This is a follow-up to my earlier post on whether Keith DeRose’s bank cases provide prima facie support for contextualism.
I thought I had an argument that contextualists couldn’t explain some of the data about the bank cases. Then I realised that given enough tools the contextualists could explain anything the invariantists could explain. Whether such a contextualism is plausible is another matter.
Here’s the hard question, in the context of my Hannah/Susanna case below.
Q: Which of the women know that the bank is open Saturday morning?
A: (If you’re having the intuitions the contextualist needs) Susanna.
How, I thought, could a contextualist explain this? After all, there’s only one token usage of ‘know’ here, so only one contextually relevant standard can be in play. And by whatever standard we use, if Susanna knows by that standard so does Hannah. Ah ha, I thought, contextualism is sunk now.
Not so fast! Contextualism can say that what context fixes is not a standard, but rather a (hidden) clause in the sentence that in turn determines the standard. And that clause may well include an anaphoric element. So the question may well turn out to be
Which of the women know (by the standard appropriate to their situation) that the bank is open Saturday morning?
If context fixes the parenthetical material, then it can explain the answer to that question. But now we should start to worry about contextualism from the other direction. If context can set not just a standard, but a function from speakers to standards, we should expect to see much more contextual variability than we actually do. (That’s not an argument yet, but it is a schema for what may be a future argument.)
On the other hand, it might be the case that the kinds of contextualism we accept, in particular contextualism about comparative adjectives, needs just this kind of anaphoric standard-setting. Assume that Jill has two daughters, Margaret and Hillary. Margaret is 5 years old and 5 foot 1 inch tall. Hillary is 21 years old and 5 foot 2 inches tall.
Q: Which of Jill’s daughters is tall?
A: Margaret.
You might wonder how this could be. If ‘tall’ sets a standard for height, then if Margaret is above that height, so is Hillary. The answer here is reasonably simple. The context determines that the content of the question is Which of Jill’s daughers is tall (for her age)? And the answer to that is Margaret.

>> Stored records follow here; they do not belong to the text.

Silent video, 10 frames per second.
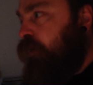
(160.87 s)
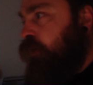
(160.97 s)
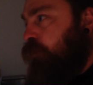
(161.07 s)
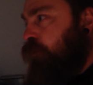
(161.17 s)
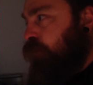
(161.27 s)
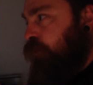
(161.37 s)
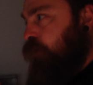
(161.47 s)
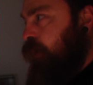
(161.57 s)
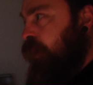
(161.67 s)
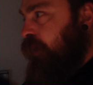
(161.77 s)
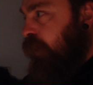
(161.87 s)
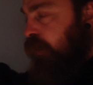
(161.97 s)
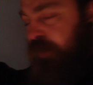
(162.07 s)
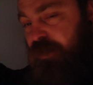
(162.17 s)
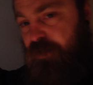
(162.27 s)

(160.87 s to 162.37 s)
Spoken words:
number 88,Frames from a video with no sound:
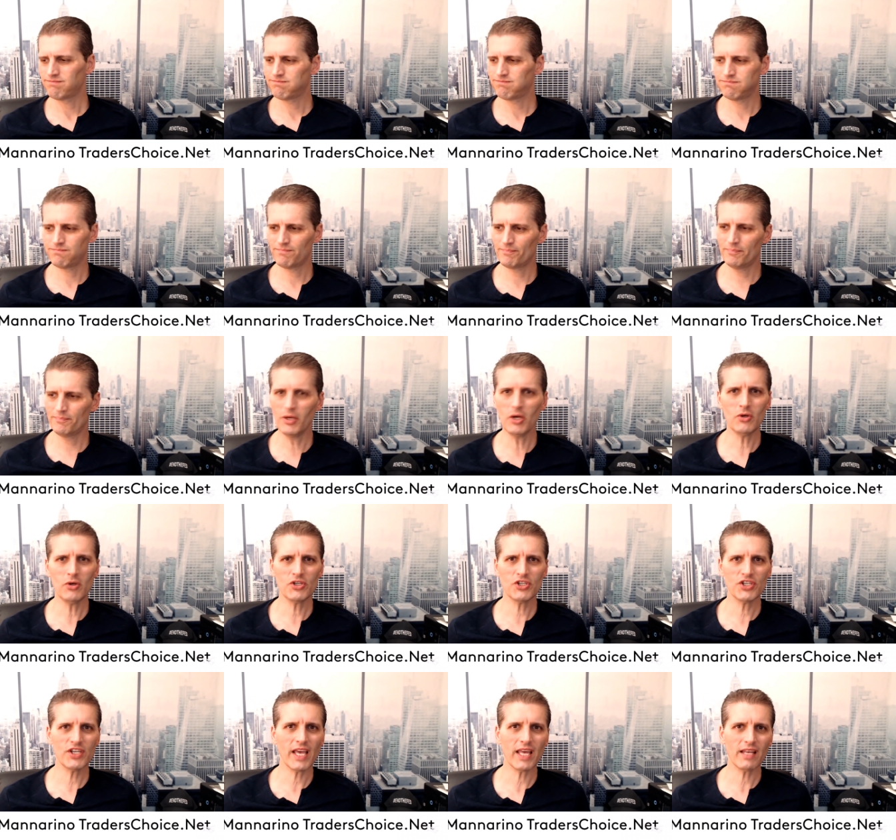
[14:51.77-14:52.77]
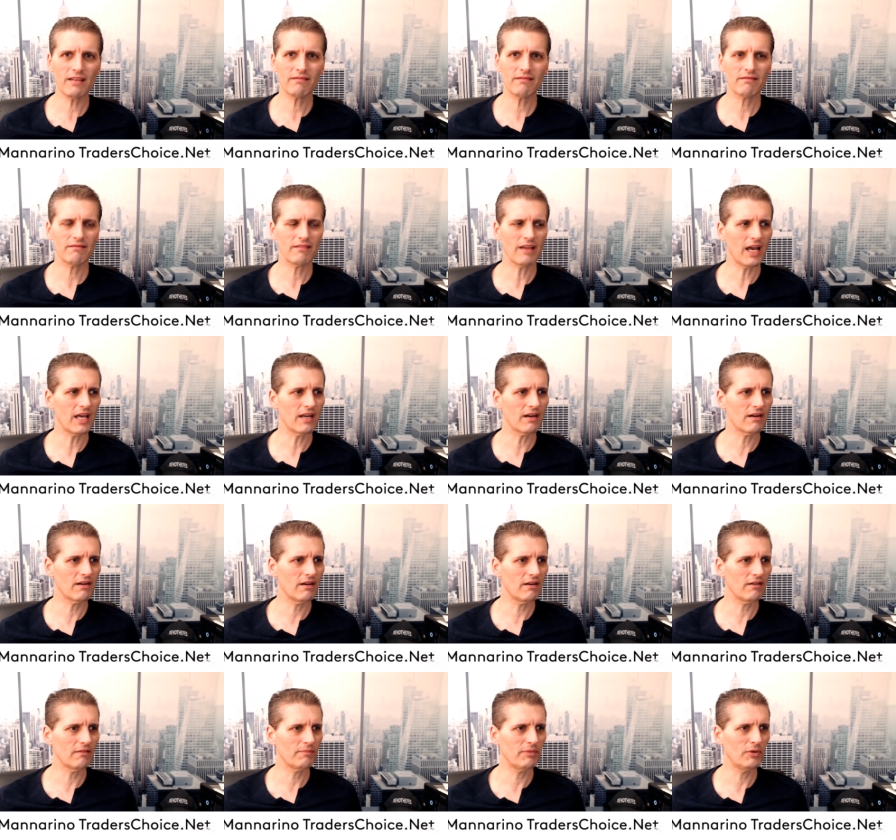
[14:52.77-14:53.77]
Poo shit. I don't know.
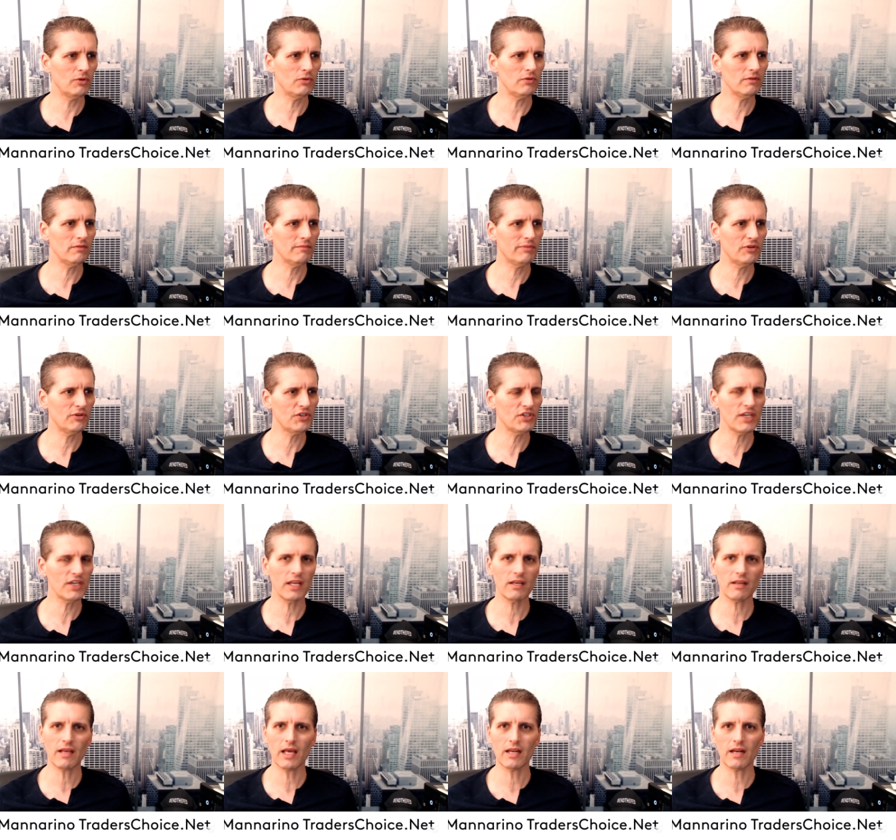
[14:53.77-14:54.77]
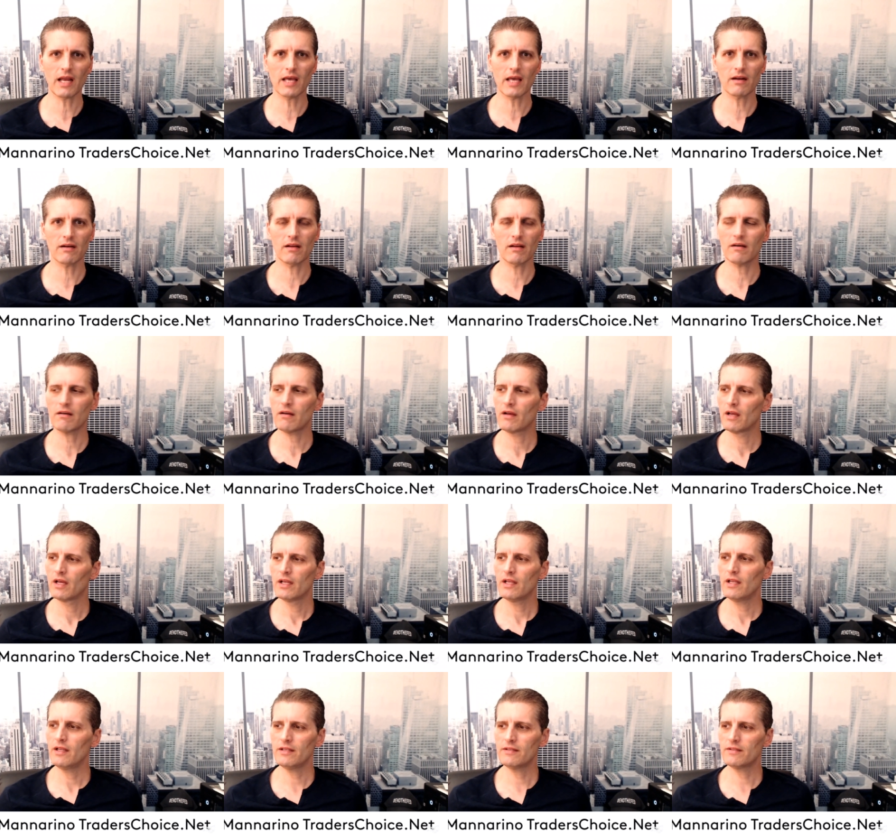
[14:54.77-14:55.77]
Putin Poo shit. I, I don't know.
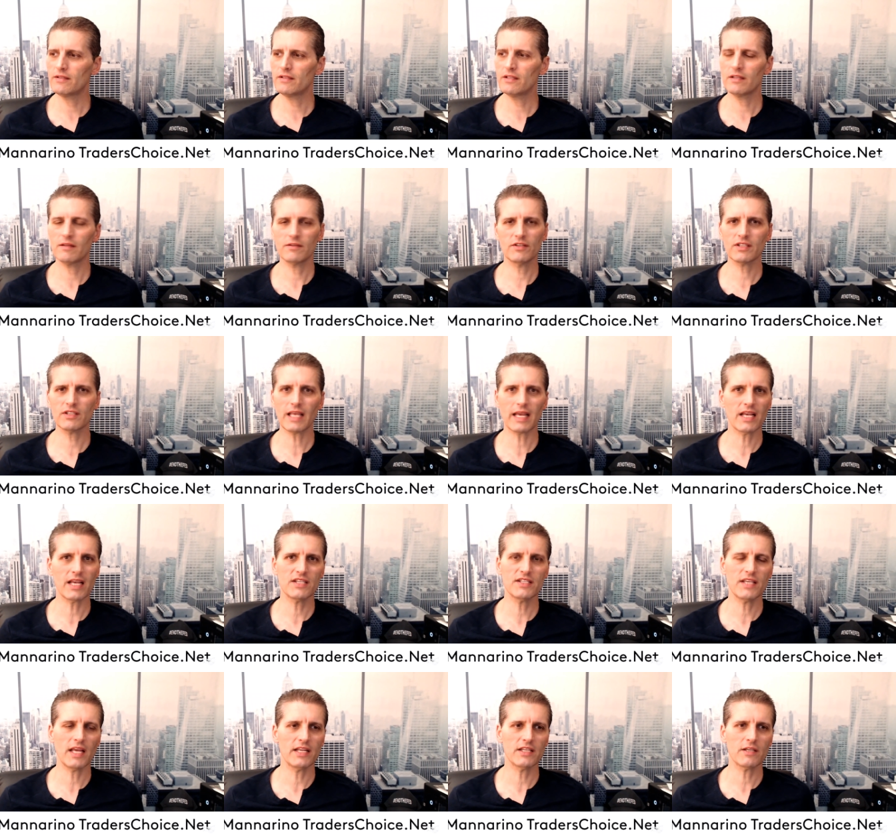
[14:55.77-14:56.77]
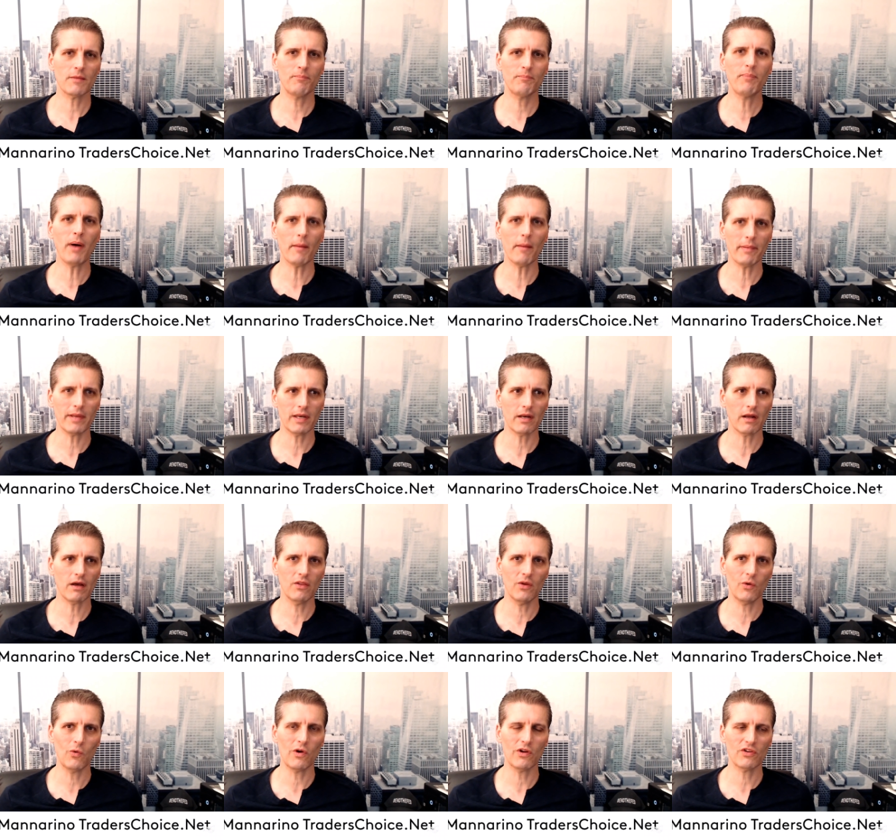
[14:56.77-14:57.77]
He's, just like I said, he's a puppet on the
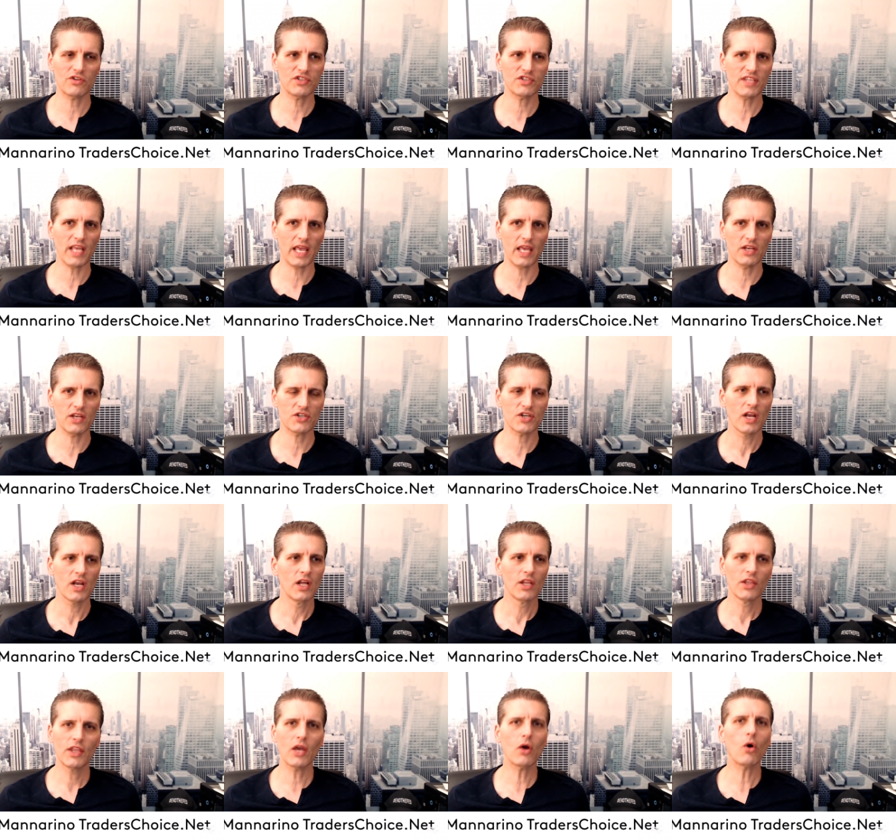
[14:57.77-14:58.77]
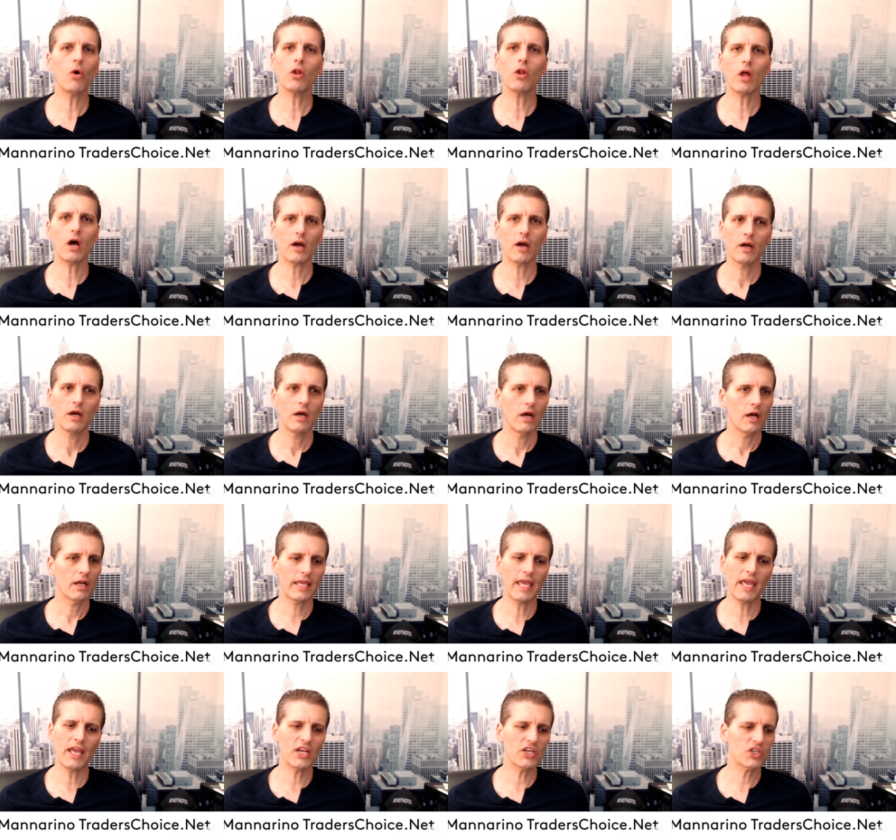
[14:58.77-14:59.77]
world stage. They all are.
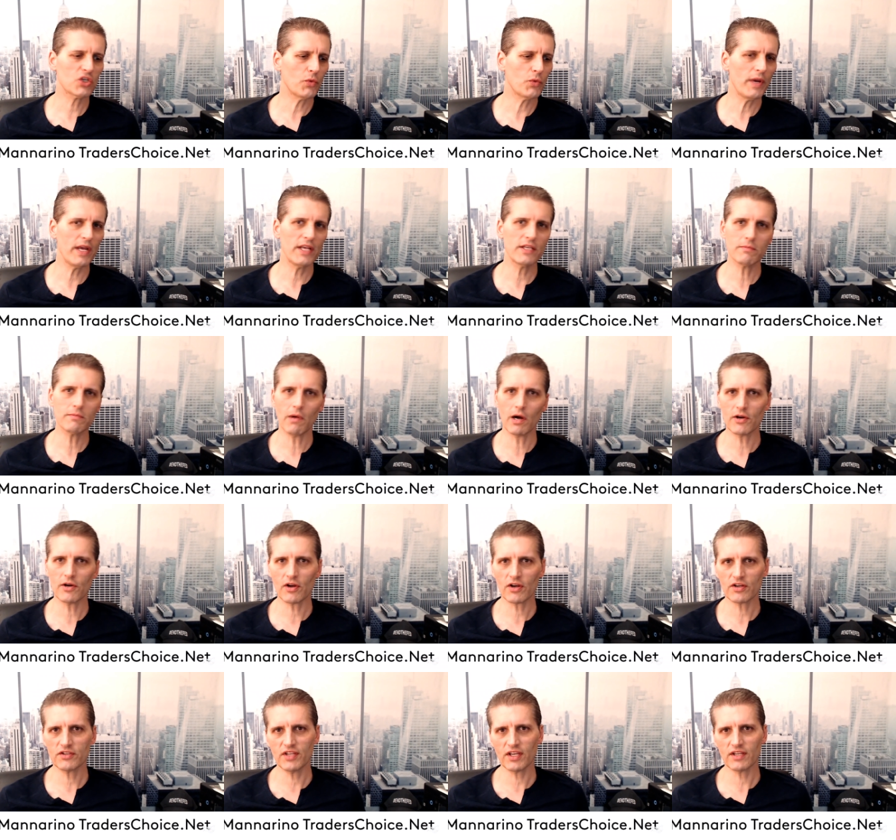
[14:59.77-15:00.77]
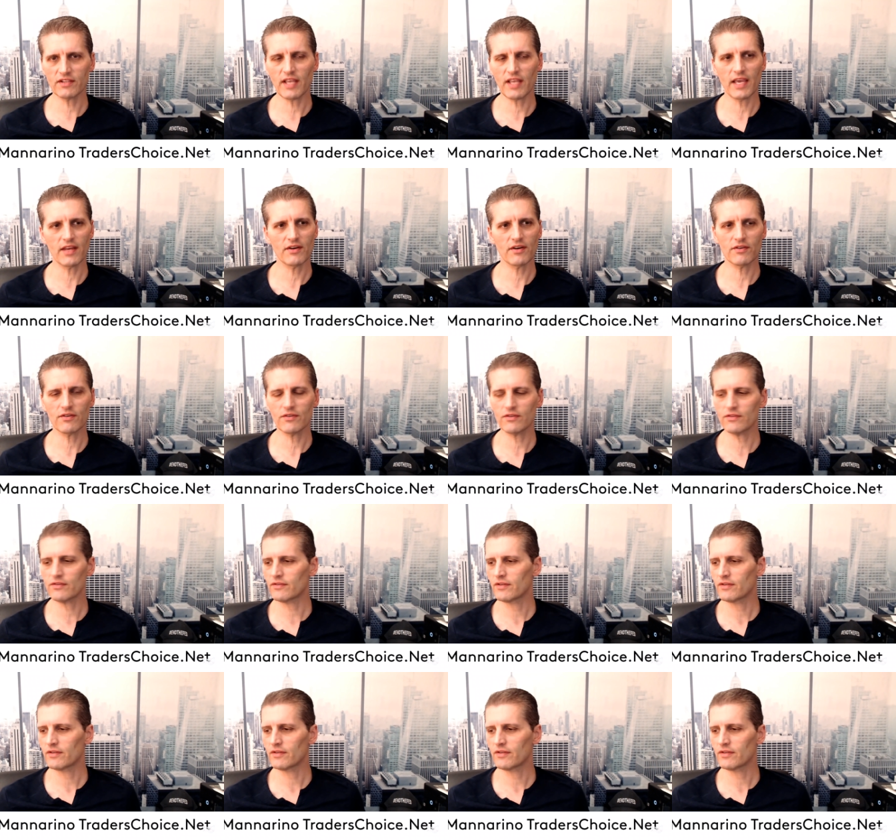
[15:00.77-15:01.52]
Kings, queens, monarch, dictators.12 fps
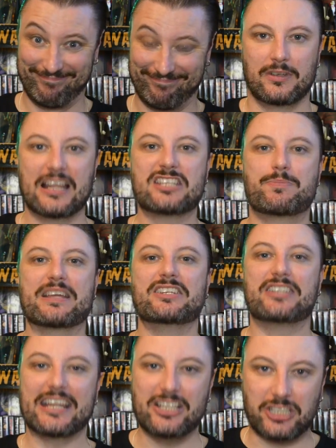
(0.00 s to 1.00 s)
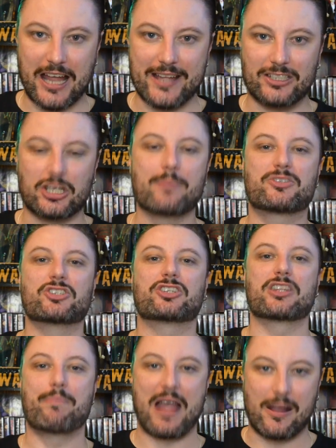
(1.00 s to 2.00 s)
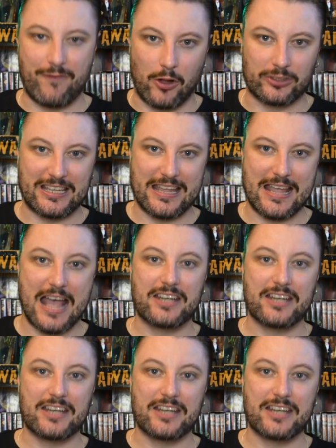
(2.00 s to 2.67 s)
Lesbian D J jumps into the bank vault here and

It’s interesting, and I think instructive, to ask whether we can defend something like subject-sensitive invariantism for comparative adjectives. Can we say that x is tall invariably means x is tall for the kind of thing that it is? I suspect that some, but not all, of the arguments for contextualism about comparative adjectives will work against this kind of invariantism, but I still think it will be worthwhile working out the details.